Kinderärzte fürchten Klinik-Kollaps
Das RS-Virus verschärfe die ohnehin angespannte Lage auf den Intensivstationen.
BERLIN Eine katastrophale Situation in deutschen Kinderkliniken beklagen Notfallmediziner. „Von 110 Kinderkliniken hatten zuletzt 43 Einrichtungen kein einziges Bett mehr auf der Normalstation frei“, erklärte die Deutsche Interdisziplinäre Vereinigung für Intensiv- und Notfallmedizin (Divi) am Donnerstag in Berlin. Auf den Kinderintensivstationen gebe es in ganz Deutschland lediglich 83 freie Betten.
„Kinder sterben, weil wir sie nicht mehr versorgen können“, sagte der Leitende Oberarzt der Kinderintensivmedizin an der Medizinischen Hochschule Hannover, Michael Sasse. Die Lage sei ohnehin schon prekär. Doch die enorme Welle von Infektionen mit dem Respiratorischen Synzytial-Virus (RSV ) habe die Situation noch einmal verschlimmert. „Jetzt werden drei Jahrgänge von Kindern diese Infekte durchmachen, weil sie ohne Mundschutz durch die Gegend rennen“, sagte
Sasse mit Blick auf die aufgehobenen Corona-Beschränkungen.
Bundesgesundheitsminister Karl Lauterbach (SPD) sagte schnelle Hilfen zu. Krankenhäuser könnten Personal in die Kinderstationen verlagern, sagte er am Donnerstag. Dafür forderte der Minister die Krankenkassen auf, vorübergehend die Personaluntergrenzen nicht mehr zu überprüfen. Außerdem verlängerte das Ministerium die Möglichkeit zur telefonischen Krankschreibung auch für Kinderärzte. Eltern haben so die Möglichkeit, bei Erkrankung ihres Kindes zu Hause zu bleiben und trotzdem den Anspruch auf Krankengeld zu behalten.
Lauterbach verwies zudem darauf, dass der Bundestag am Freitag beschließen will, die Lage der Kinderkliniken durch Zuschläge zu verbessern.
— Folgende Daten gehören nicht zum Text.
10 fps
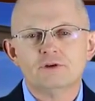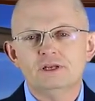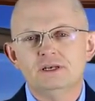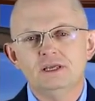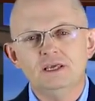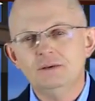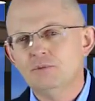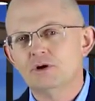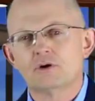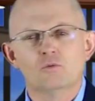written
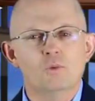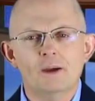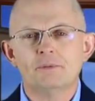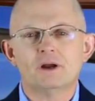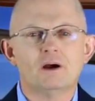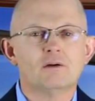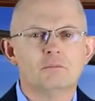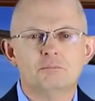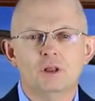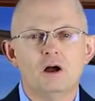ebook or webinar
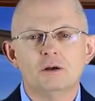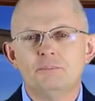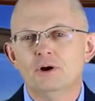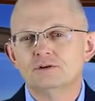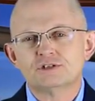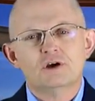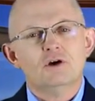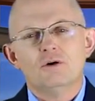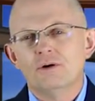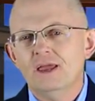or blog post
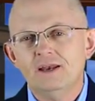or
Vorgesehen ist unter anderem, die Kinderheilkunde aus dem Finanzierungssystem der Fallpauschalen herauszunehmen und die Vorhaltekosten zu finanzieren. 270 Millionen Euro sind dafür für die kommenden zwei Jahr veranschlagt.
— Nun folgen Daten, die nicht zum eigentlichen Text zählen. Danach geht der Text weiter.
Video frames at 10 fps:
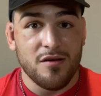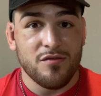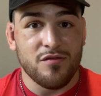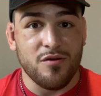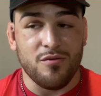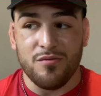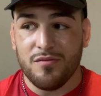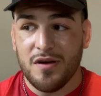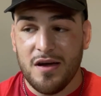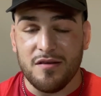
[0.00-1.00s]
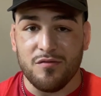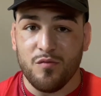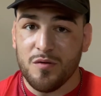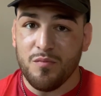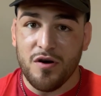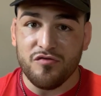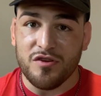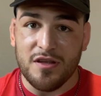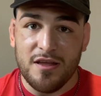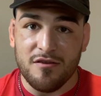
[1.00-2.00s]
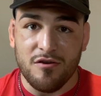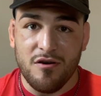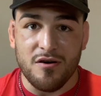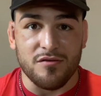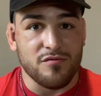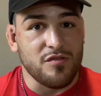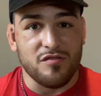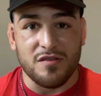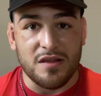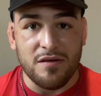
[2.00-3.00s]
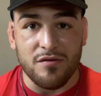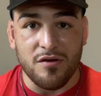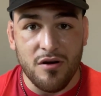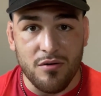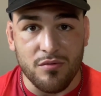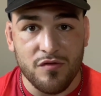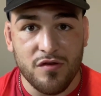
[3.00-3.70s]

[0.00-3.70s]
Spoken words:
So, guys, one punch can end it all. You just never know.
Unterdessen verteidigte Bayerns Gesundheitsminister Klaus Holetschek (CSU) Überlegungen, Corona-Beschränkungen fallenzulassen. „Wir haben in Bayern auch die Lage in den Kinderkliniken und Kinderarztpraxen genau im Blick. Wir müssen angesichts der akuten Welle an Erkrankungen rasch gegen die aktuellen Behandlungsengpässe vorgehen“, sagte er. Eigenverantwortung werde langfristig das Leitmotiv dieser späten Corona-Phase sein.